His smile tightens. “I’m trying to protect you.”
The old line.
“I don’t need protecting,” I say clearly. “And I don’t owe you an explanation for my life.”
The girl with the program is definitely listening now. So are two riders I recognize from the circuit. Travis knows it. He always knows exactly who’s watching.
There it is—the hush in the crowd, the careful tilt of his voice, the way my pulse stutters like it recognizes the trap before my mind does.
The old line. The one that used to make me doubt myself.
Travis’s jaw flexes. “You always were stubborn.”
“And you always were loud,” I reply. Quiet. Even. “This conversation is over.”
My stomach twists, but I don’t slow. I don’t look at him.
Because if I do, he’ll see the flicker of doubt he’s trying so hard to spark.
And I won’t give him that.
Not here.

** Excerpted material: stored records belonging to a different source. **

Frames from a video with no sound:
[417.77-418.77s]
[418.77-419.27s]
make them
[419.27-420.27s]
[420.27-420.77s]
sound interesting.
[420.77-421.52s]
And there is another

Not today.
***
Pressure changes beside me.
Not sound. Space.
A shadow cuts across the dirt. Sable flicks an ear, then settles.
A tall man steps into the lane—broad shoulders filling it, boots planted, calm presence. I thought that I caught a glimpse of him earlier and my heart started racing. He’s back.
Colton McAllister.
He doesn’t touch me. Doesn’t look at me at first. He simply claims the space Travis was using, quiet and immovable.
Still.
Travis falters.
Colton turns his head slightly, scanning the lane the way someone scans exits. Muscle memory. His gaze flicks to my mare, then to Travis, then finally lifts. When his eyes land, they don’t flare or harden. They go calm.

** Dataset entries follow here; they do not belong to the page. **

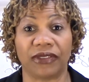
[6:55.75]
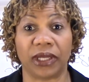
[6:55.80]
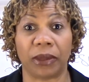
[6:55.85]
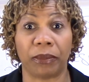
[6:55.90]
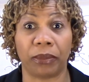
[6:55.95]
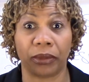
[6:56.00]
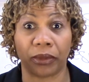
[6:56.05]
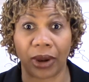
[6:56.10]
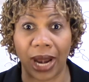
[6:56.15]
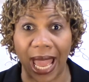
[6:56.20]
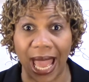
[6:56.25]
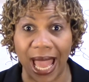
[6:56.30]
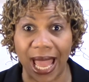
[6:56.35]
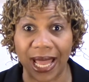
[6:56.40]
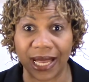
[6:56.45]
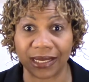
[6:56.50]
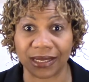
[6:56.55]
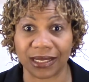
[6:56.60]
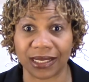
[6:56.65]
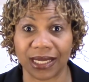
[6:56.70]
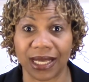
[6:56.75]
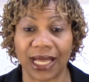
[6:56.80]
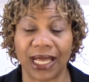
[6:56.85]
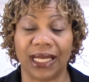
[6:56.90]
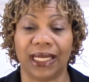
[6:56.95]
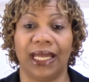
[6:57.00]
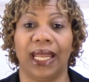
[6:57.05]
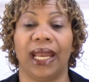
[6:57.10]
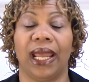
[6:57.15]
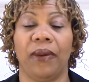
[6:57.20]
the brand
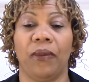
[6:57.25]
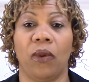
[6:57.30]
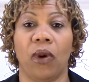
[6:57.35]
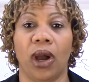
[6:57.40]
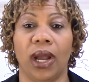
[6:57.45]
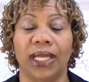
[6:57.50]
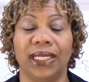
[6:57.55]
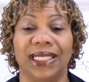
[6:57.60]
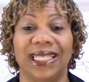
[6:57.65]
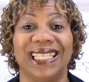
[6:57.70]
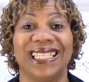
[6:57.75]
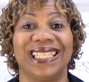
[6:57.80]
that I want?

That’s what does it. The intensity of those gorgeous, deep-blue eyes send flutters down to that deep place inside me.
“Problem?” Colton asks.
His voice is low, unhurried. He keeps it pitched so Travis has to lean in to hear him. No audience. No performance.
I catch the split in his eyebrow, pale against sun-bronzed skin.

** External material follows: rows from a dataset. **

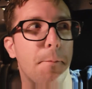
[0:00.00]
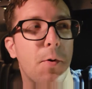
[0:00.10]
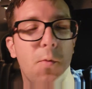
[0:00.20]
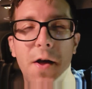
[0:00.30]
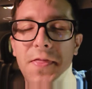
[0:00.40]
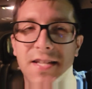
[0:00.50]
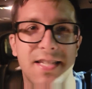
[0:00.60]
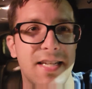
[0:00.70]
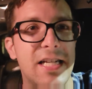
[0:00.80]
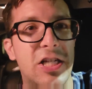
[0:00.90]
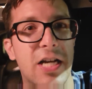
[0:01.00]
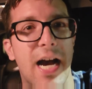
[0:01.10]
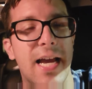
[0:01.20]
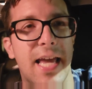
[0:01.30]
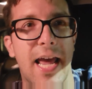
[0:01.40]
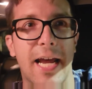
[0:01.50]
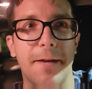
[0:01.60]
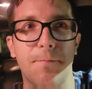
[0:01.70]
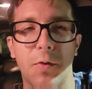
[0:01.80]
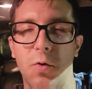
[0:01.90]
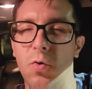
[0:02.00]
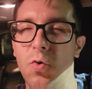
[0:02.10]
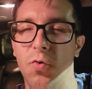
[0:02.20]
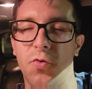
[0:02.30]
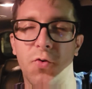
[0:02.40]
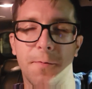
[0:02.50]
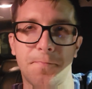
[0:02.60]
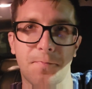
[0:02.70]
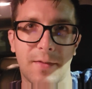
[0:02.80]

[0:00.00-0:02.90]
But when the CGI came, oof.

The faint white scars along his muscular forearm where his sleeve rides up when he shifts his weight.
He’s dusted with arena dirt like he belongs here, which he does, but there’s something else in the way he holds himself now.
Like danger is a language he speaks fluently and chooses not to use unless necessary.
Travis laughs, a quick bark meant to reset the balance. “No problem. Just saying hello.”
Colton doesn’t move.
He angles his body a fraction closer, enough that Travis has to step back or crowd him. Travis steps back.
“I didn’t ask what you were doing,” Colton says. Same tone. Same calm. “I asked if there was a problem.”
My pulse stutters.
Travis’s eyes flick to me, then back to Colton. He lifts his chin, trying to reclaim ground. “We’re good. Aren’t we, Elle?”
Colton’s gaze shifts to me then. Just once. Quick. Questioning.
I nod. Short. Controlled.
Colton turns back to Travis. “Then you’re done.”
The words are simple, delivered in a way that makes it clear they aren’t a suggestion.
For a moment, I think Travis might push it. Might puff up, might swing his weight around like he used to when he wanted a crowd. But something in Colton’s stillness warns him off. Travis’s smile thins.
He exhales through his nose. “Didn’t realize you were playing hall monitor now, McAllister.”
That gets Colton’s attention.
He tilts his head, eyes sharpening by a degree. “I’m not.”
Travis scoffs. “Right. Guess they let anyone back in the saddle these days.”
There it is.
The pivot.
Colton doesn’t react. Not outwardly. But I see it—the way his jaw tightens, the way his shoulders square like he’s bracing against something invisible. He steps closer again, voice dropping another notch.
“Careful,” he says. Not a threat. A fact.
Travis’s grin turns feral. “Or what? You gonna tell me about discipline and honor?” He glances pointedly at the arena. “Crowd loves a hero.”
Colton’s eyes don’t leave his face. “I don’t do crowds.”
Something electric snaps between them. Old history. Fresh wounds. Heat without flame.